In traditional business terms, this would be catastrophic. Imagine any other supplier who unpredictably changes how they deliver services without notice or recourse. Or whose product operates differently each time you use it. Yet with AI tools, we’ve normalized this volatility as “innovation” and “learning from experience”. The consequence is not merely irritation; it destroys trust.

So, what does “process control” look like when the tools themselves evolve faster than the workflows built around them? This is an emerging leadership question. Managing people was about setting expectations and ensuring repeatability. Managing AI systems will demand a new mentality that acknowledges fluctuation and uncertainty as the norm, not the exception.

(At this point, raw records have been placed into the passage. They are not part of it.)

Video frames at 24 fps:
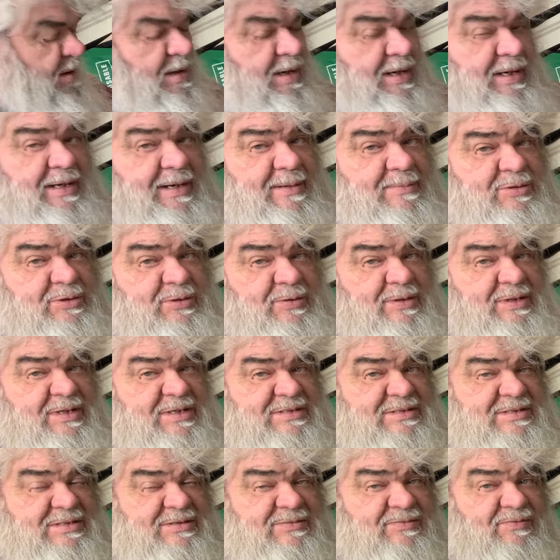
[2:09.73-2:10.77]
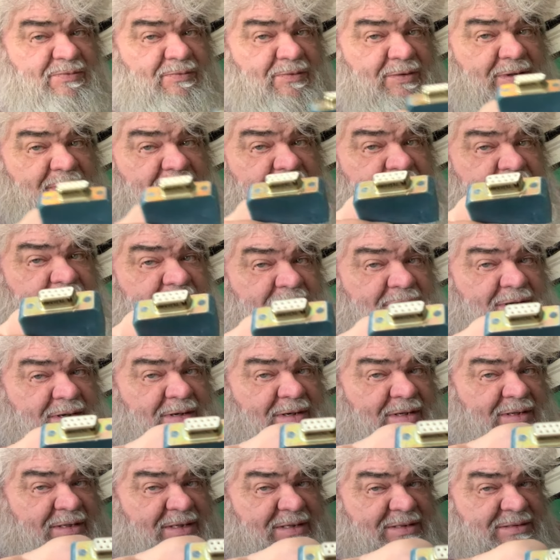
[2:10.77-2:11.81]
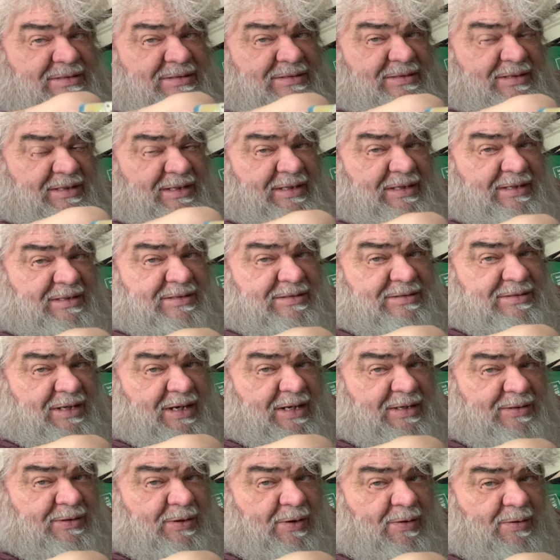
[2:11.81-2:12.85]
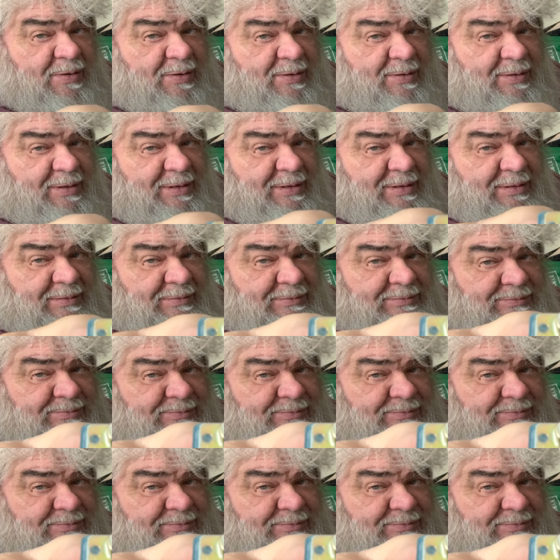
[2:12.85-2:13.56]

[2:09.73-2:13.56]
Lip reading: and I'm sure this is for it, this is a dongle.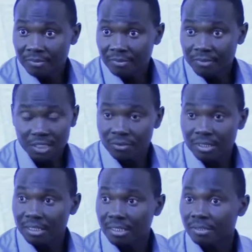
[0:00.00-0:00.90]
She
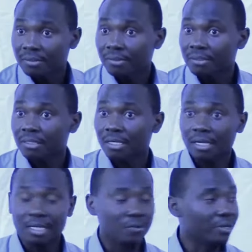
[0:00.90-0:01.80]
couldn't.
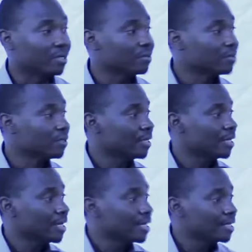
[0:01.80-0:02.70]
Hallelujah.
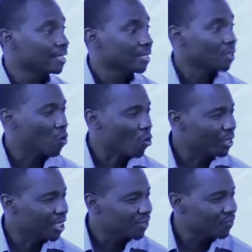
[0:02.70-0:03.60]

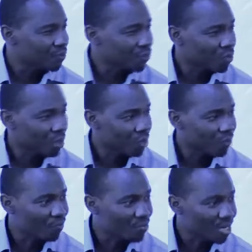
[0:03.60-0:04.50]
God is full
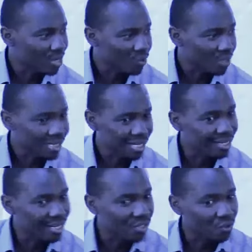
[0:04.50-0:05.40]
of miracles
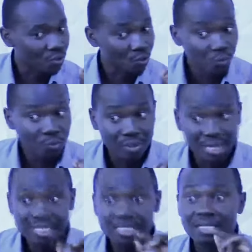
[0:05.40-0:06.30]
and has got good
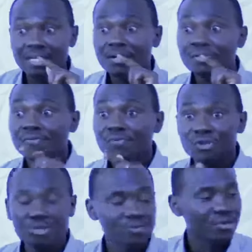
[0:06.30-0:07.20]
plans for
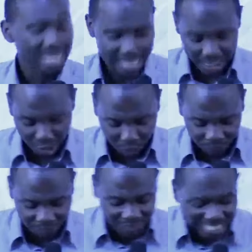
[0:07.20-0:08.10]
you.
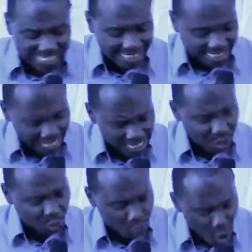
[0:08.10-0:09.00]
If these
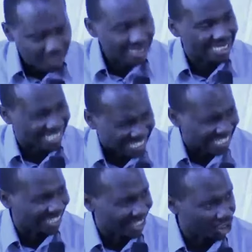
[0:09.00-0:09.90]
things don't
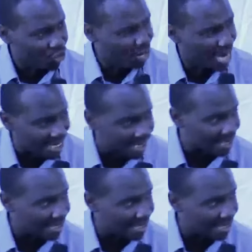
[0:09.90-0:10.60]
settle in your heart,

3. The GenAI Provenance Problem: When origin and authorship disappear

Of course, I’m finding lots of ways that GenAI tools are speeding up tasks. So, I find I’m drawn into using them more and more. However, the deeper I integrate multiple AI systems into my workflow, the harder it becomes to trace how any specific piece of content was created. Sections of reports, ideas for frameworks, or fragments of analysis now flow from tool to tool in an increasingly opaque process. When something finally looks brilliant, I’m often unable to say how it came into being, or even who authored it: me, a model, or some unresolved mixture of both.

That might sound rather an abstract issue, but in a corporate or policy context, it’s highly practical. How do we validate a document or report’s accuracy if we don’t know how the insights were generated? How does accountability work in a blended human-AI authorship environment? If asked to reproduce a result or defend a line of reasoning, the trail is gone.

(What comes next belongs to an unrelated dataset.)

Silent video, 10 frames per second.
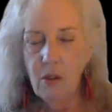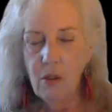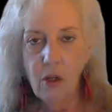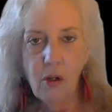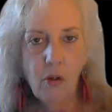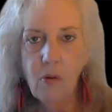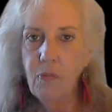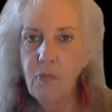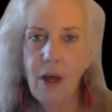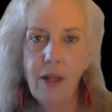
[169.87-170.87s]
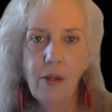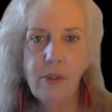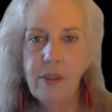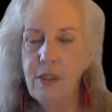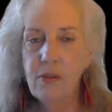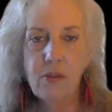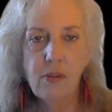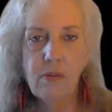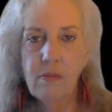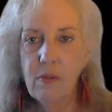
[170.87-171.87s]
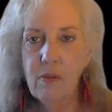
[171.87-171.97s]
you know, don't go following these.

For me personally, this opacity has created hesitation. Even when I generate strong outputs and reports I consider of high quality, I find myself reluctant to release them. If I can’t fully document the provenance or verify the factual lineage, I can’t ethically stand behind the result. The irony is that the more capable AI becomes, the less confidence I have in output integrity. I’m losing track of how much comes from me, and how much comes from the AI tools.

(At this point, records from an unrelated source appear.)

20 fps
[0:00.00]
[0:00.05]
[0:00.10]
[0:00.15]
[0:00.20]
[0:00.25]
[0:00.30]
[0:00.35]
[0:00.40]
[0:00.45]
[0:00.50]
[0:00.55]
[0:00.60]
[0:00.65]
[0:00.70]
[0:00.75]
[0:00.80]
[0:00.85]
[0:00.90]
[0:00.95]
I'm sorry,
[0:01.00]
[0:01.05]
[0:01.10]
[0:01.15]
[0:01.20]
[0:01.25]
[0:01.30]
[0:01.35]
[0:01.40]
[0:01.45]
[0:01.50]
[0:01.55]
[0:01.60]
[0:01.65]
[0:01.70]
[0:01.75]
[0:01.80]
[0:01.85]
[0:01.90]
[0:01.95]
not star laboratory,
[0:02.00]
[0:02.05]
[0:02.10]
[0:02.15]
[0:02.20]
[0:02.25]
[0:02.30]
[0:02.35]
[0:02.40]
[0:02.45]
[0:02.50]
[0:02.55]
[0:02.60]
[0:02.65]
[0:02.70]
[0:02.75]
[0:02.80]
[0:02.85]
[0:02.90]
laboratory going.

Towards a New Discipline of AI Work

These experiences have left me with a strange mix of admiration and anxiety. GenAI is an extraordinary assistant and amplifier of my capabilities. I can do much more with these tools than I ever could before. Yet it is also an amplifier of confusion, errors, and cognitive overload. I have, unintentionally, entered what feels like a new phase of “AI‑centric creative ambiguity.” It’s a state where I am more productive than ever, but less certain about what I’m actually producing.

I don’t think this is just a personal nuisance. It points to a structural gap in modern digital practice. We are missing a discipline of working with GenAI: a set of methods, audit trails, and governance approaches that help creators, analysts, and decision-makers keep track of what happens inside the AI ecosystem they depend on.

Perhaps this new discipline will resemble quality management systems for AI-assisted processes with something that is a mix between version control, data governance, and creative attribution. Or perhaps it will evolve into an entirely new profession: “AI work designers” responsible for ensuring that human‑AI collaboration remains transparent and defensible. I really don’t know.

Until then, I continue operating in a kind of experimental space, where GenAI’s brilliance and brokenness coexist. Perhaps the key is to recognise that this isn’t a passing inconvenience. It’s an early sign of what happens when intelligence becomes distributed, unstable, and shared. The challenge now is not whether I can use GenAI to produce good outputs quickly, but whether I can use it responsiblyreliably, and repeatably.

And for now, that remains a work in progress.